[Sca-cooks] Anything going on?
JIMCHEVAL at aol.com
JIMCHEVAL at aol.com
Thu Sep 1 09:07:39 PDT 2016
I would think Galen would be more likely. To work out which though would
take some close analysis. (Anthimus' sources are very hard to work out; he
contradicts some of the most well-known on certain points.)
You might want to look at Scully's analysis of the Viandier; it gives an
excellent idea of how these ideas were embedded in the recipes of the time.

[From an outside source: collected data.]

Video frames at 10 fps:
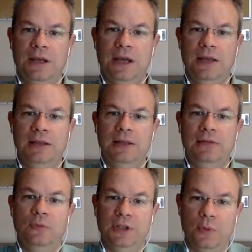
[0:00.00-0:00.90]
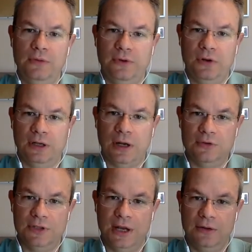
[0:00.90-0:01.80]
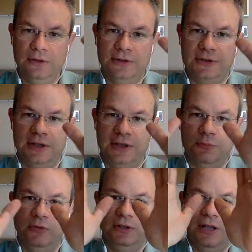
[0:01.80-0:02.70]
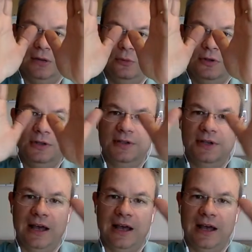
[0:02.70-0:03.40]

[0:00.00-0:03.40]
and then when the wave goes down, it's moving downwards,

De la Marche has an image of doctors standing behind the Duke of Burgundy
at meals and offering advice as he ate (real-time meal coaches - how has the
Hollywood elite NOT thought of this yet?)
_https://books.google.com/books?id=CNtAAAAAcAAJ&pg=PA666&dq=inauthor:%22Oliv
ier+de+La+Marche%22+medecin+table&hl=en&sa=X&ved=0ahUKEwiHh-XCxO7OAhVBI2MKHZ
n1AQkQ6AEIHjAA#v=onepage&q&f=false_
(https://books.google.com/books?id=CNtAAAAAcAAJ&pg=PA666&dq=inauthor:"Olivier+de+La+Marche"+medecin+table&hl=en&sa=X
&ved=0ahUKEwiHh-XCxO7OAhVBI2MKHZn1AQkQ6AEIHjAA#v=onepage&q&f=false)
Wouldn't help MY appetite.
If you want an idea of how a doctor looked at all this in the late Middle
Ages, here's a relatively readable edition of Aldebrandino:
http://gallica.bnf.fr/ark:/12148/bpt6k6458299v.r=Aldebrandin?rk=21459;2
Jim Chevallier
_www.chezjim.com_ (http://www.chezjim.com/)
FRENCH BREAD HISTORY: Seventeenth century bread
http://leslefts.blogspot.com/2016/02/french-food-history-seventeenth-century
.html
In a message dated 9/1/2016 8:05:20 A.M. Pacific Daylight Time,
galefridus at optimum.net writes:
Ibn Sayyar al-Warraq (10th century) appears to be the earliest
extant source to integrate humoral practice into a cookbook. But I note
that Hippocrates' Regimen is very detailed, and I want to do an item by
item comparison with the Taqwim al-Sihha (11th century) to see whether
Ibn Butlan used Hippocrates as his primary source.